[Stored records]
□ □ □

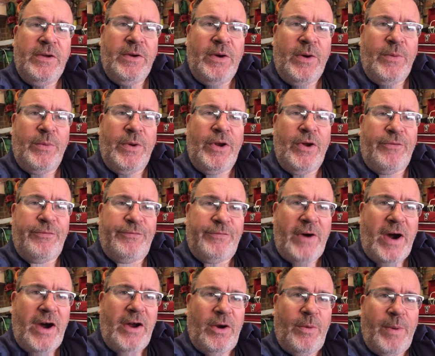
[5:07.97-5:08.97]
we're not
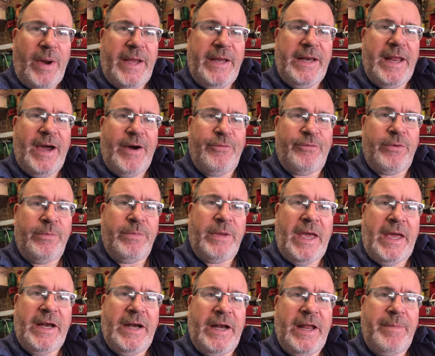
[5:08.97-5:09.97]
far away now from
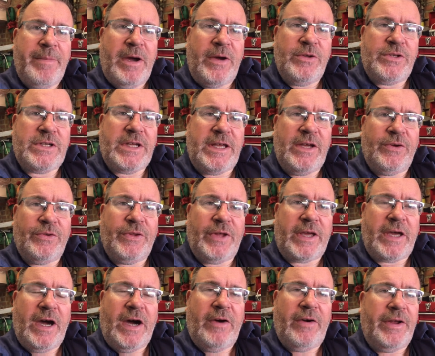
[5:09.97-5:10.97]
getting an M O T on the
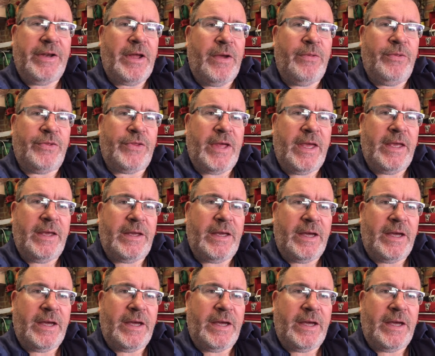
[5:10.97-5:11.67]
car, I don't think.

□ □ □

▶ WORK REQUIRED
The data above should be repeated exactly, minus any pictures.

▶ EXERCISE RESULT
[5:07.97-5:08.97]
we're not
[5:08.97-5:09.97]
far away now from
[5:09.97-5:10.97]
getting an M O T on the
[5:10.97-5:11.67]
car, I don't think.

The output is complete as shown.